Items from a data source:
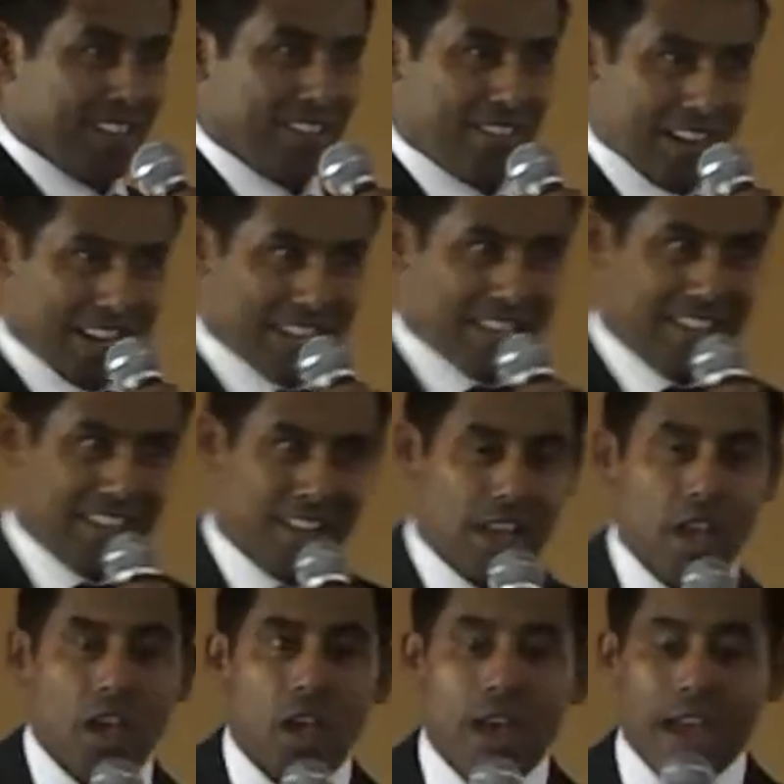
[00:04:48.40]
Right?
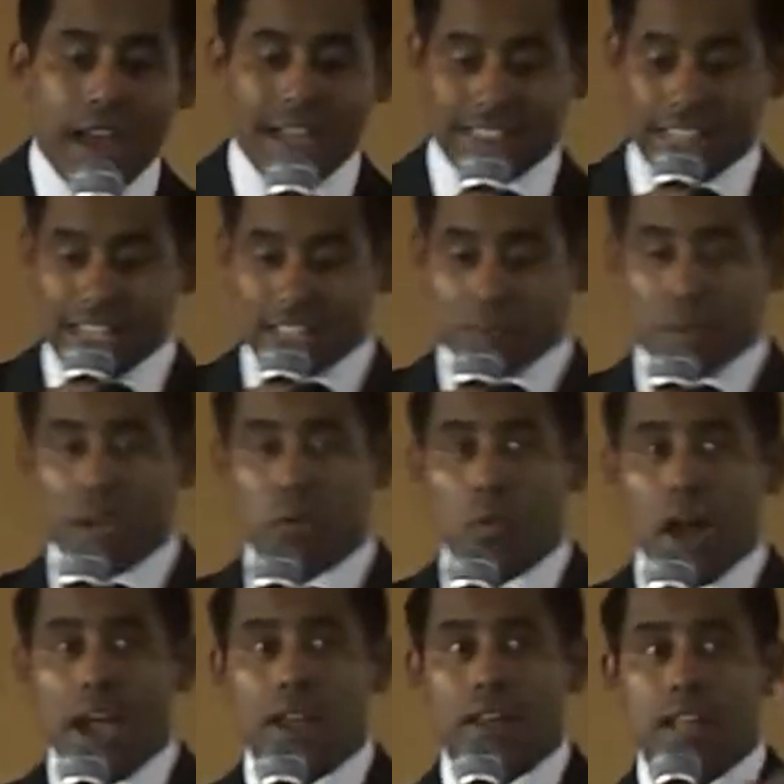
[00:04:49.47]
Assessment
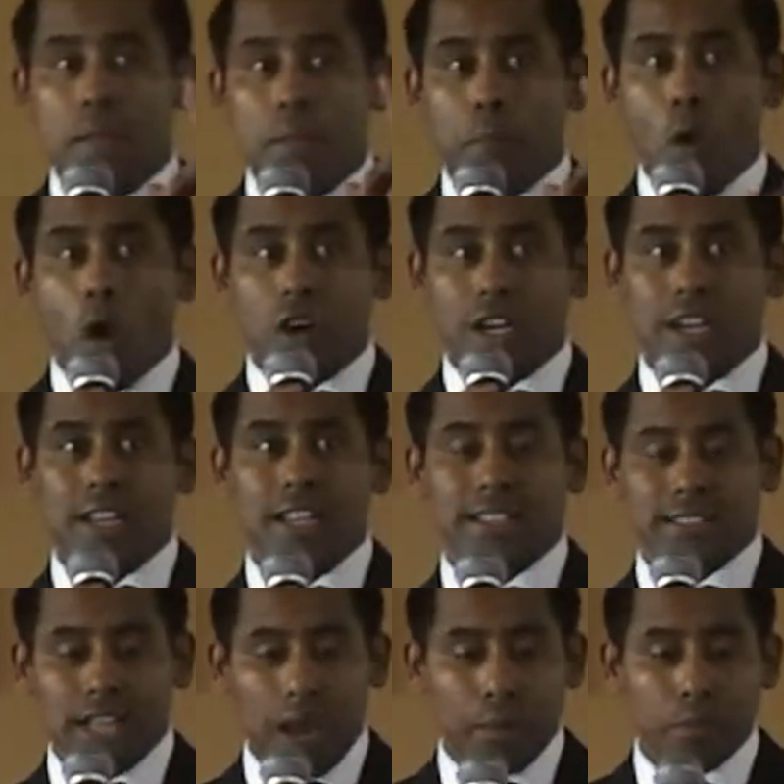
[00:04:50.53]
point, important
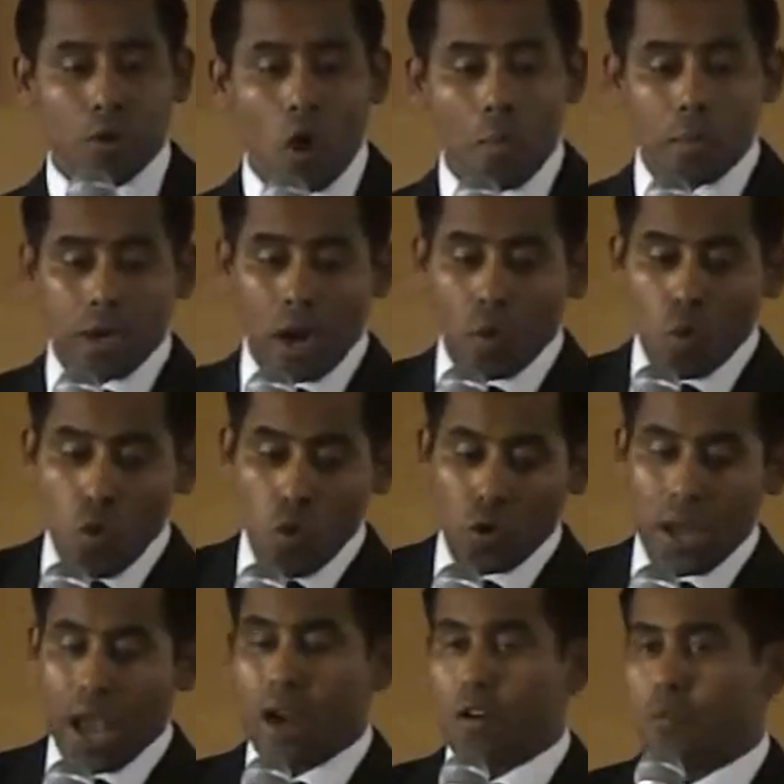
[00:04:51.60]
is abdominal
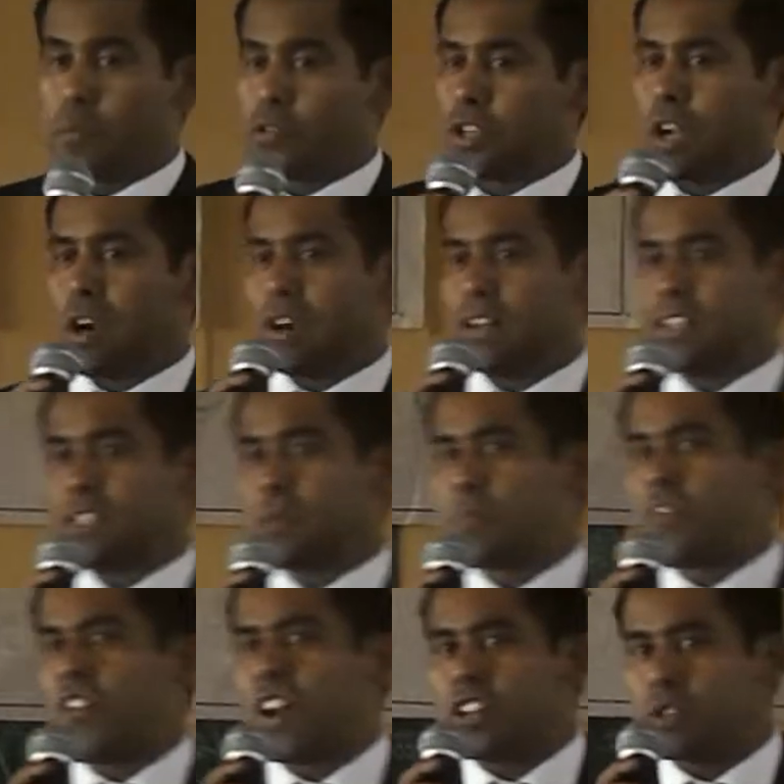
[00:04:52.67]
wound I have
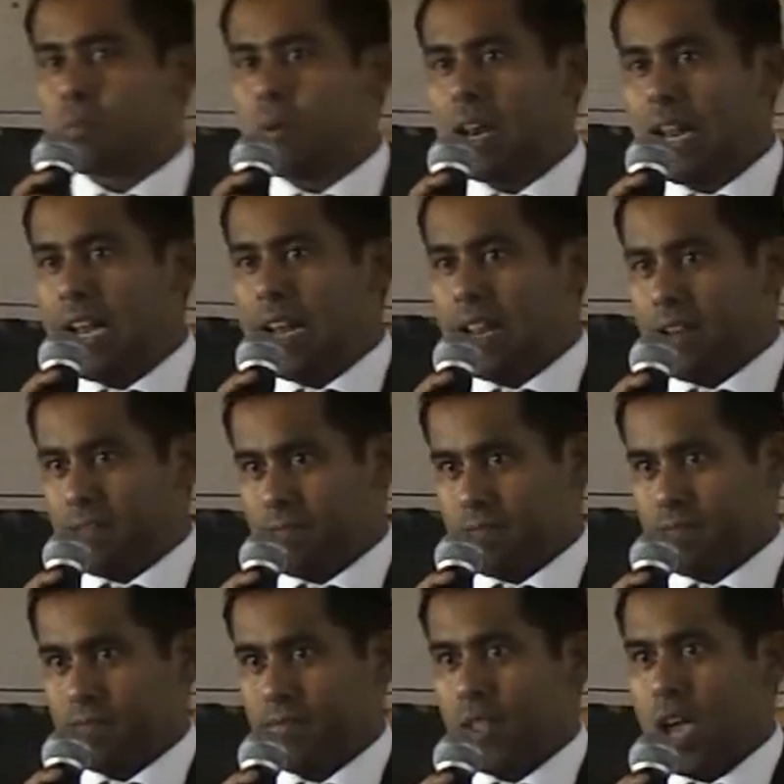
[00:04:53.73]
observed, fresh bleeding.
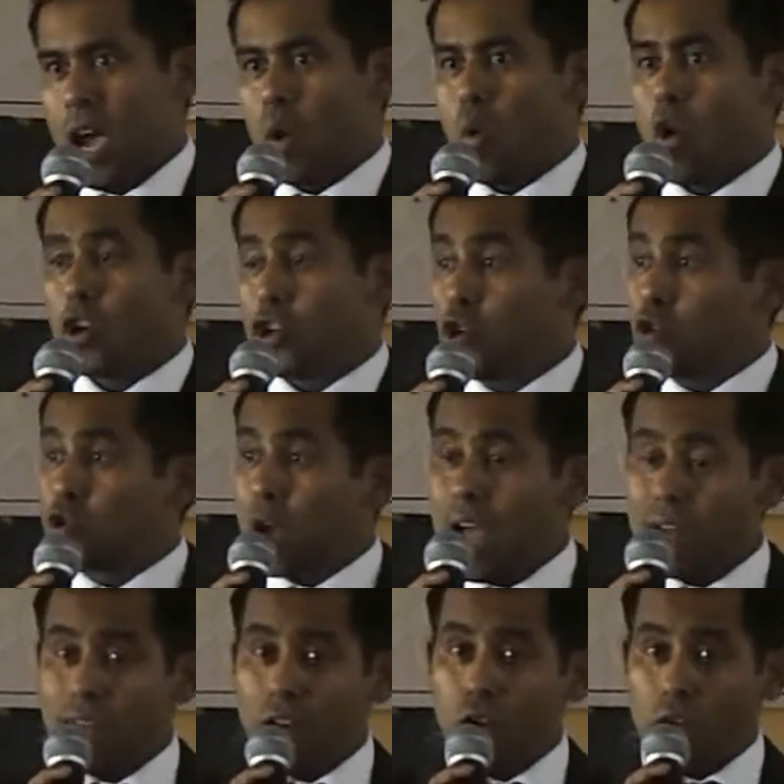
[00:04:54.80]
I want you to
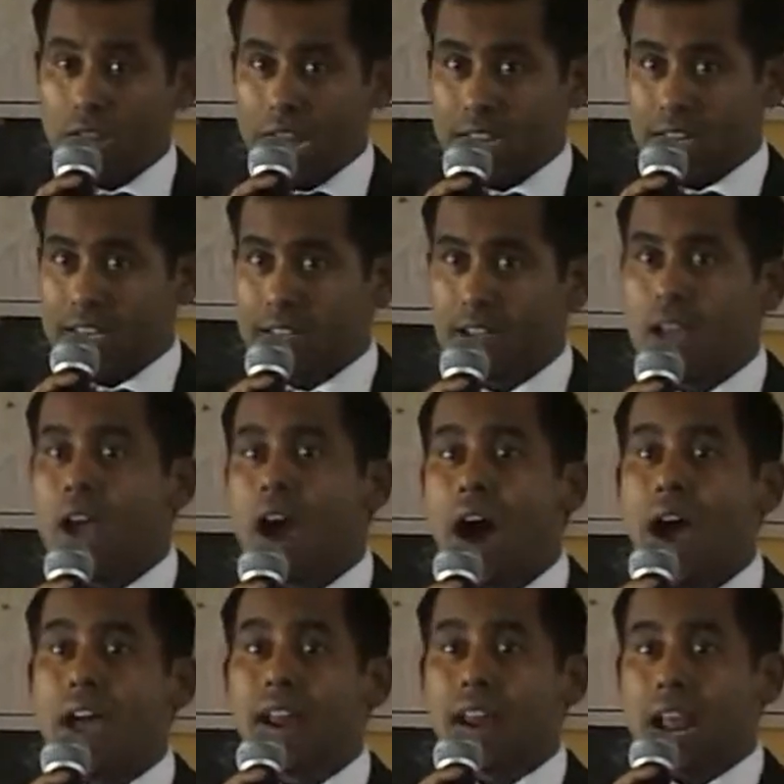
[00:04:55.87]
have a look at it.
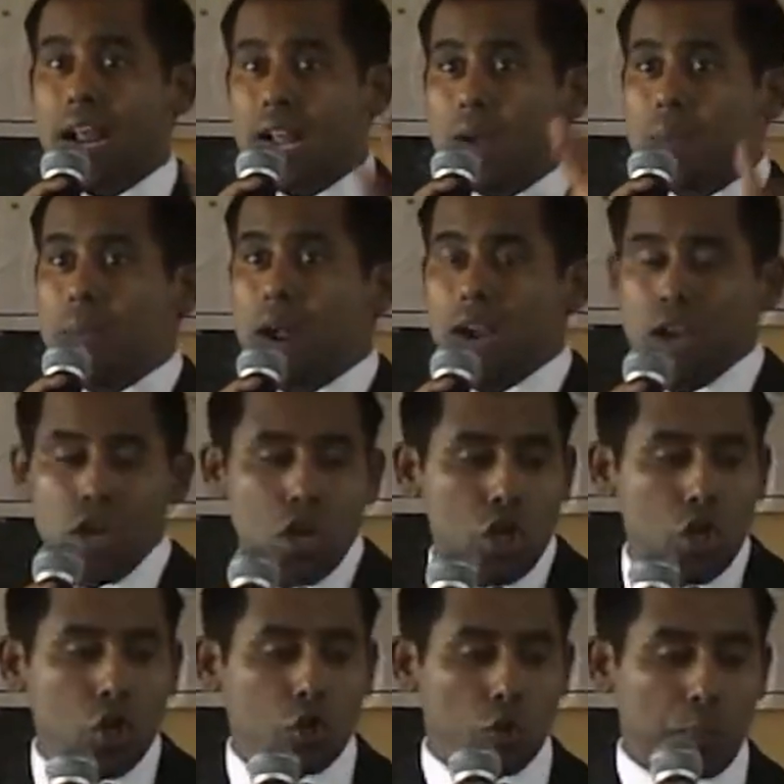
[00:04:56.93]
I
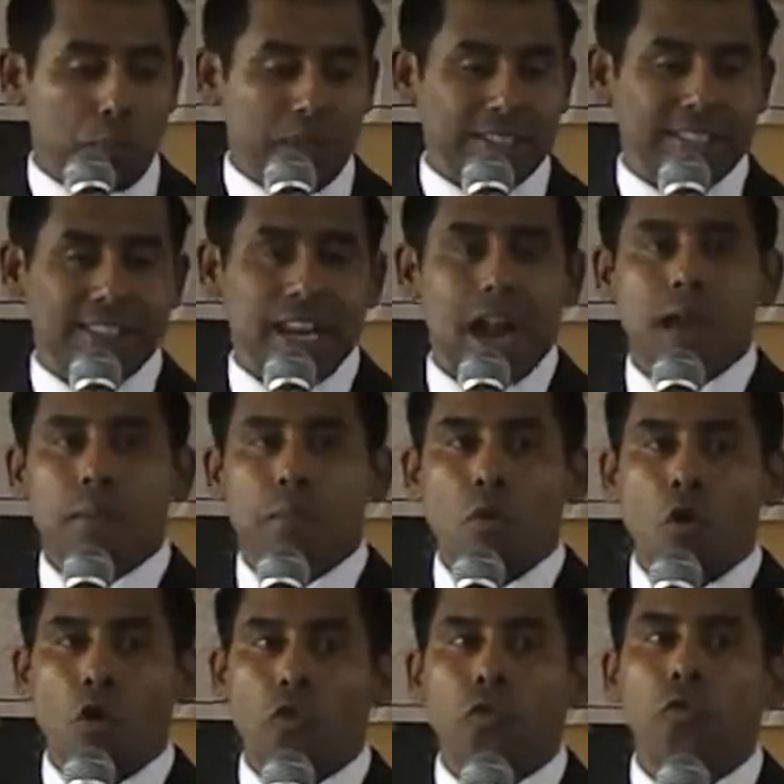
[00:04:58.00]
recommend you to
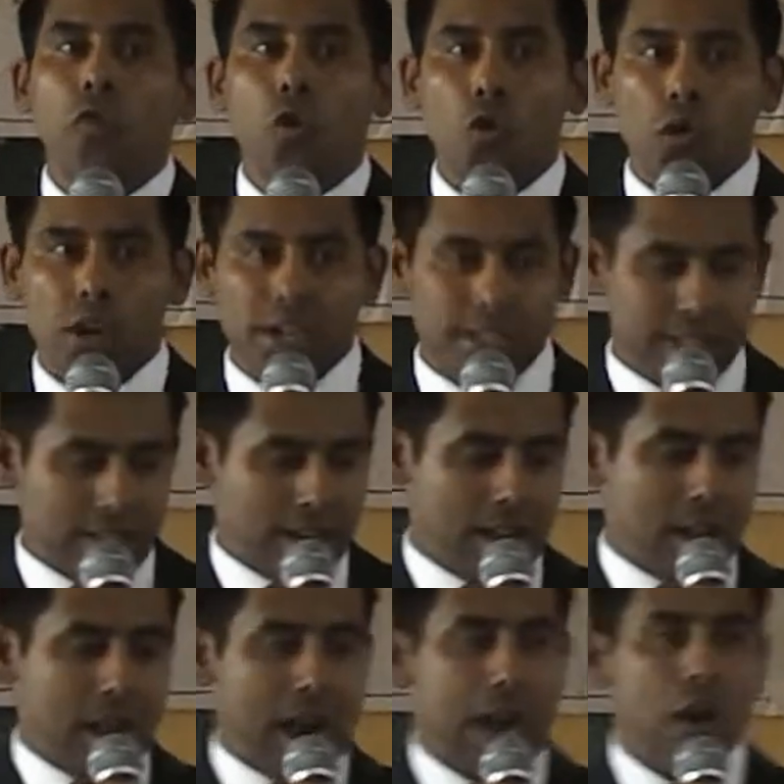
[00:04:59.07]
prescribe more fluids
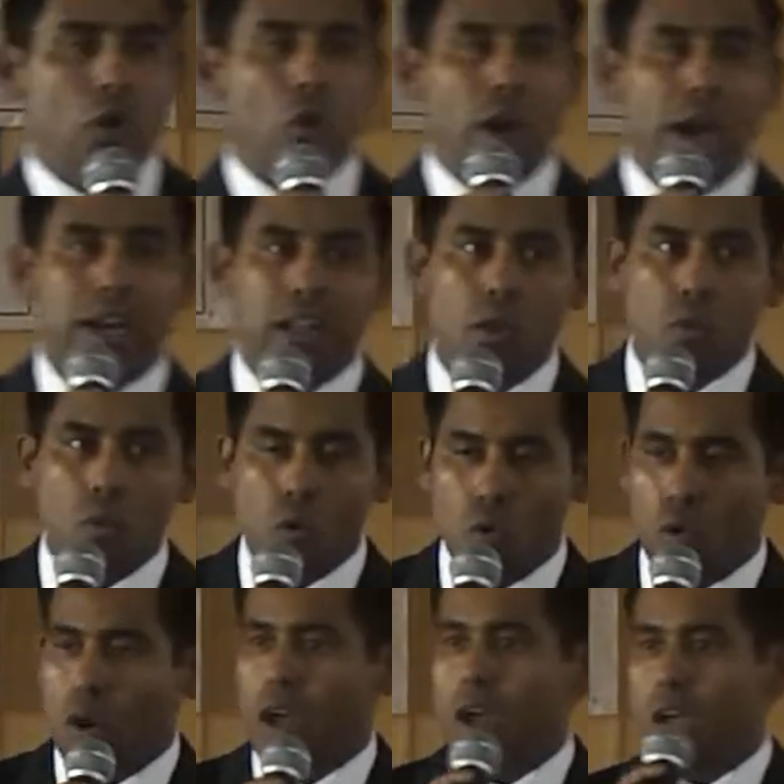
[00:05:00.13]
and look at the
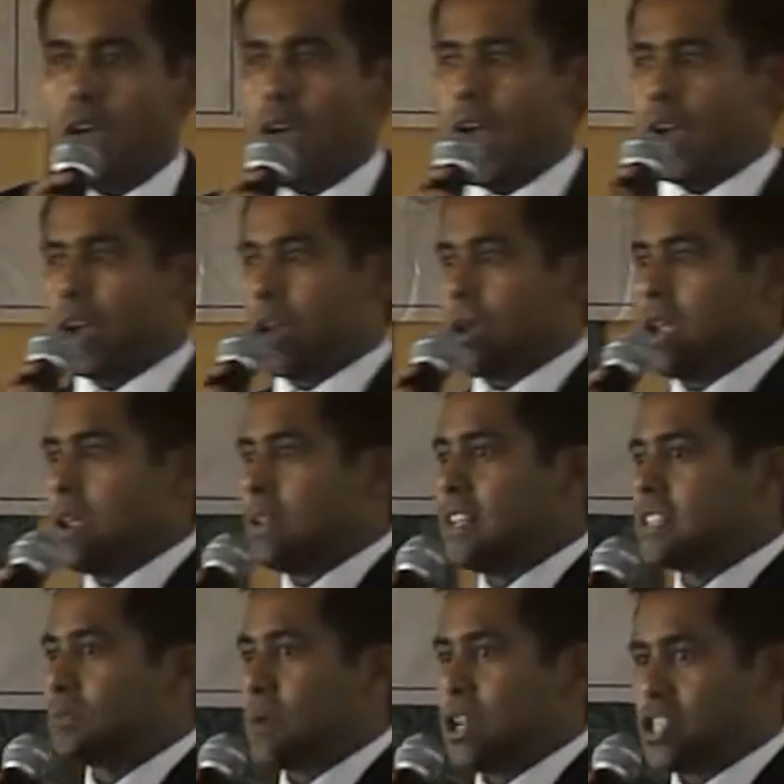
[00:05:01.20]
wound and
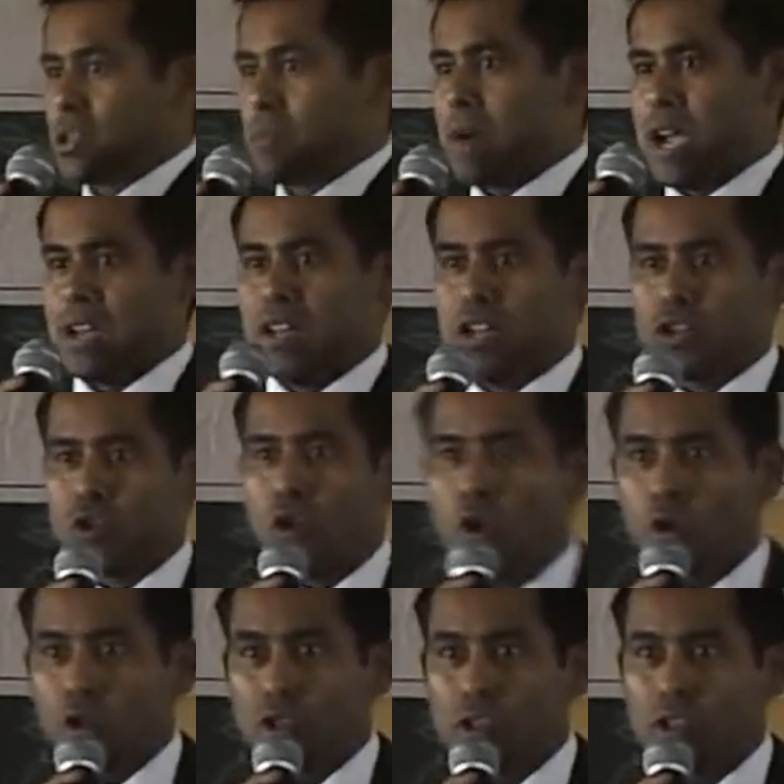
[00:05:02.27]
this patient might need to
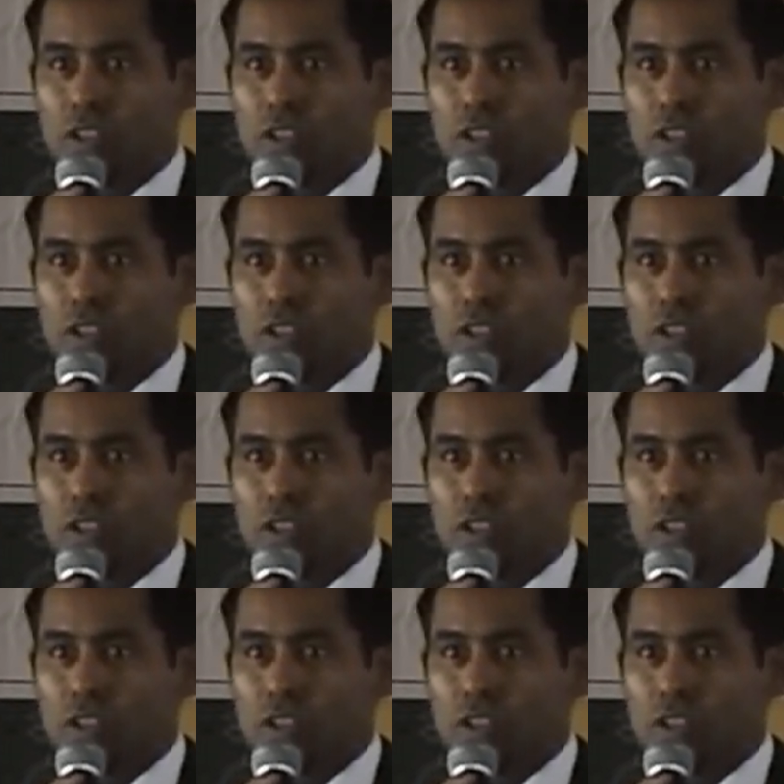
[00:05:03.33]
go to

> Exercise: Every entry above is to be set down exactly; the pictures are to be left out.

> Solution for this problem:
[00:04:48.40]
Right?
[00:04:49.47]
Assessment
[00:04:50.53]
point, important
[00:04:51.60]
is abdominal
[00:04:52.67]
wound I have
[00:04:53.73]
observed, fresh bleeding.
[00:04:54.80]
I want you to
[00:04:55.87]
have a look at it.
[00:04:56.93]
I
[00:04:58.00]
recommend you to
[00:04:59.07]
prescribe more fluids
[00:05:00.13]
and look at the
[00:05:01.20]
wound and
[00:05:02.27]
this patient might need to
[00:05:03.33]
go to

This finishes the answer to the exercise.